### SUPPLIED MATERIAL
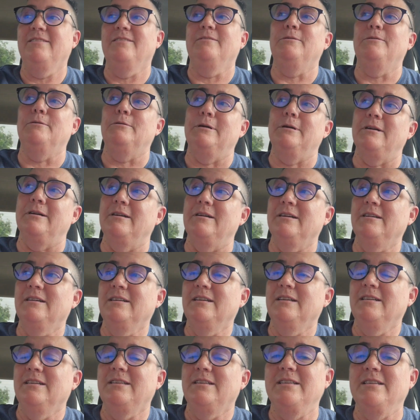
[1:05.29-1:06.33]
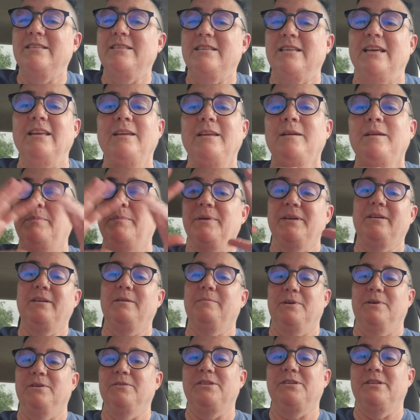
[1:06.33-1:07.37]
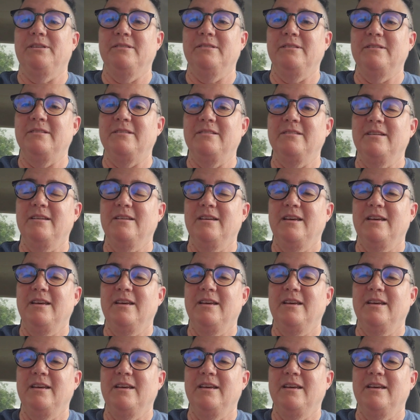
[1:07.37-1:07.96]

or just any big emotions,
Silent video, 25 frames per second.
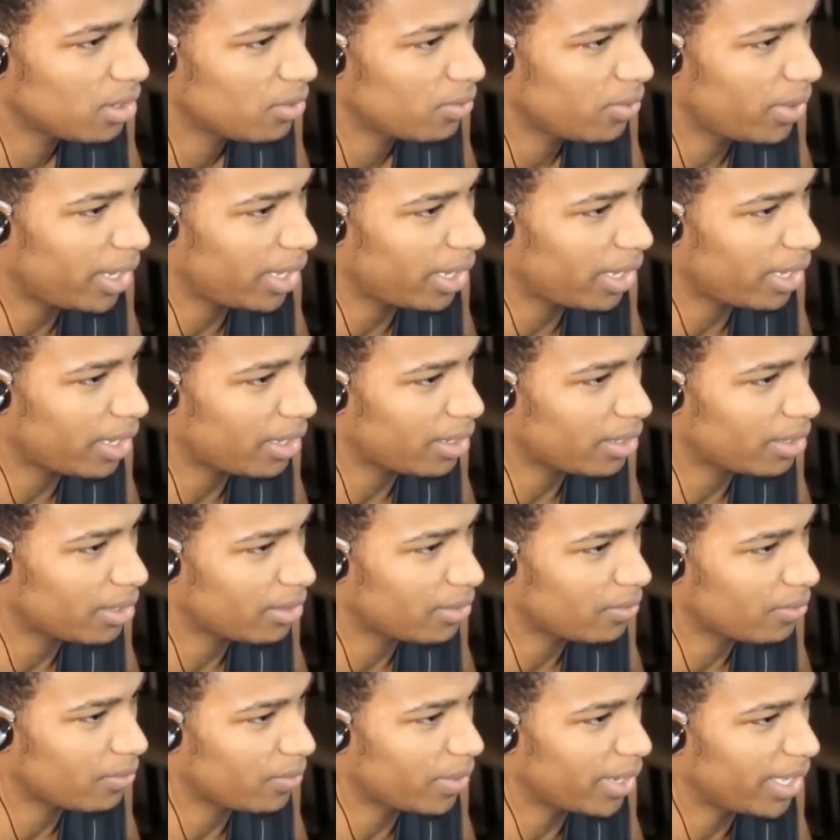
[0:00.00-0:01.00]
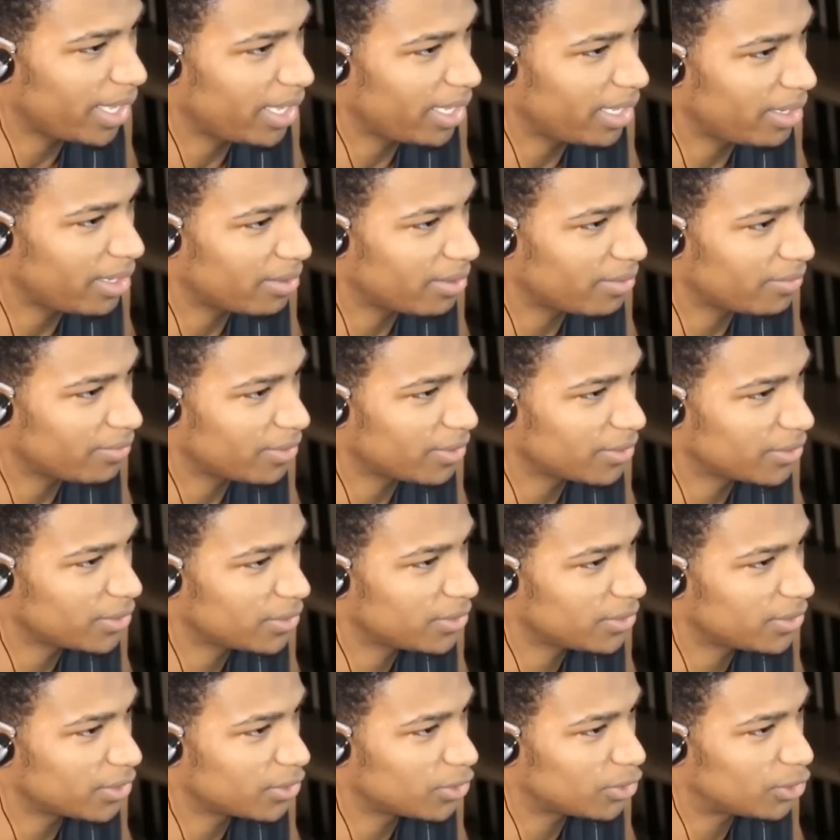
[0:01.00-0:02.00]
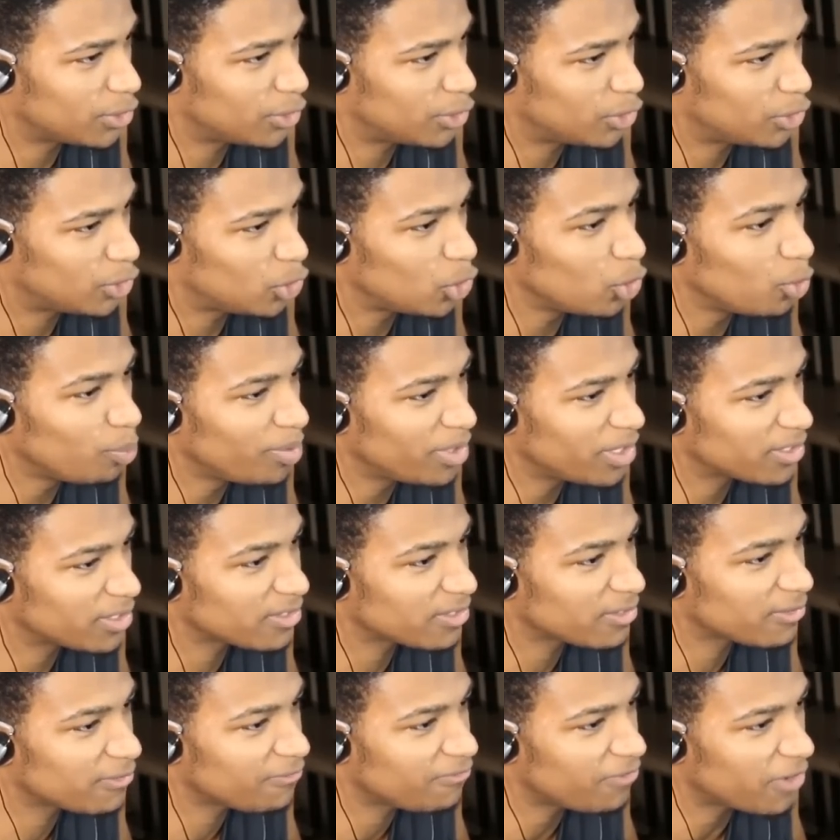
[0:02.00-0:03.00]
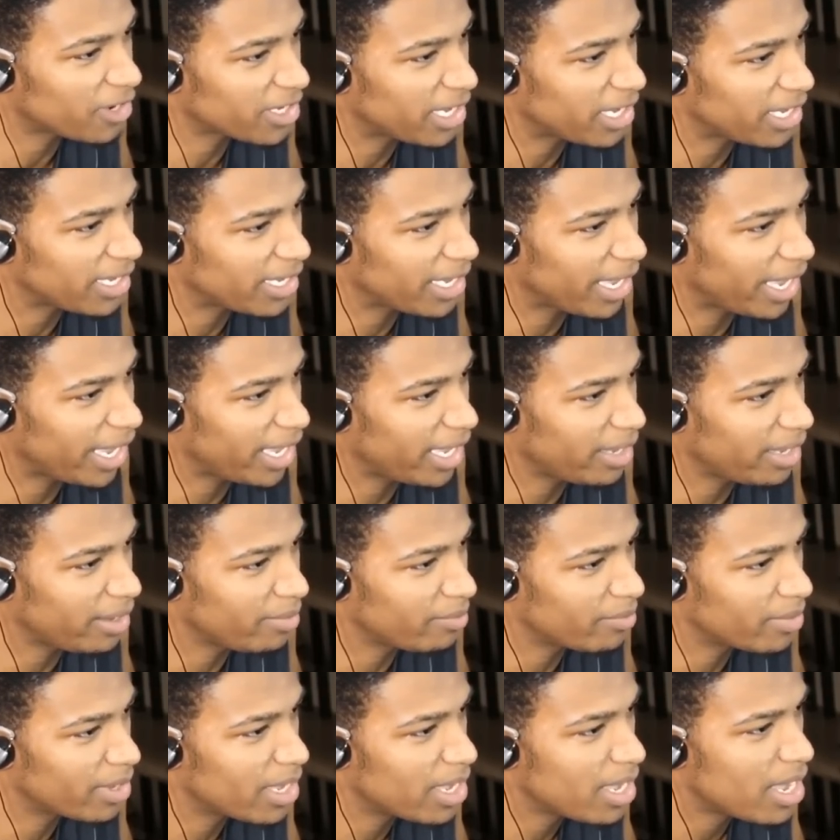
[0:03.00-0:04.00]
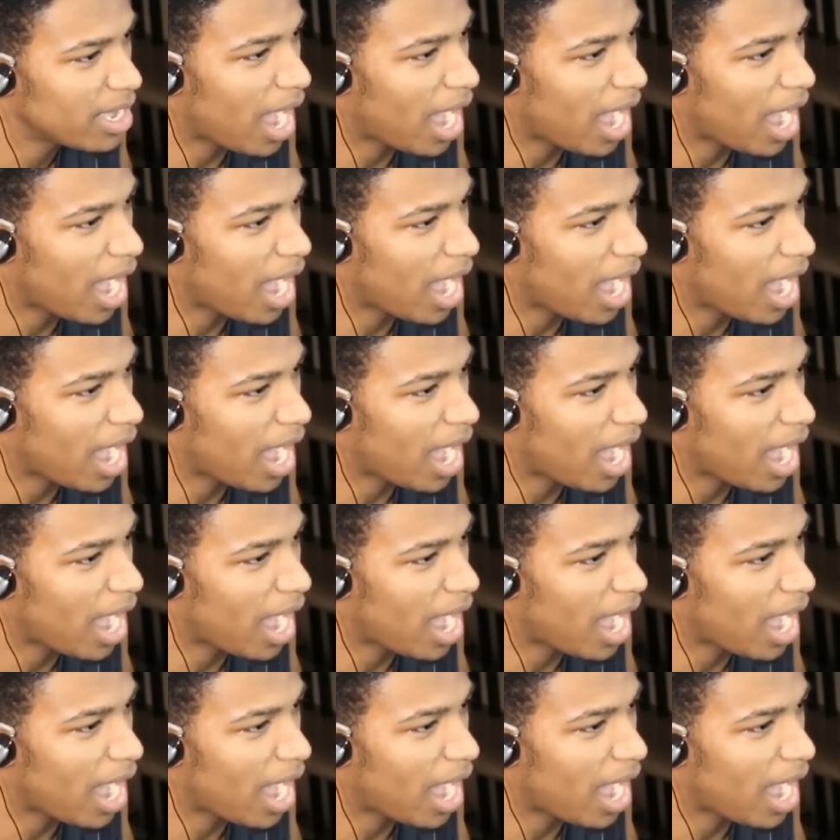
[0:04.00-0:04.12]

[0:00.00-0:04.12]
Wait. Wait, this is the stupidest fucking game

### YOUR TASK
Word for word, set down every line of the records above, and leave the pictures out.

### COMPLETED TASK
[1:05.29-1:06.33]
[1:06.33-1:07.37]
[1:07.37-1:07.96]

or just any big emotions,
Silent video, 25 frames per second.
[0:00.00-0:01.00]
[0:01.00-0:02.00]
[0:02.00-0:03.00]
[0:03.00-0:04.00]
[0:04.00-0:04.12]

[0:00.00-0:04.12]
Wait. Wait, this is the stupidest fucking game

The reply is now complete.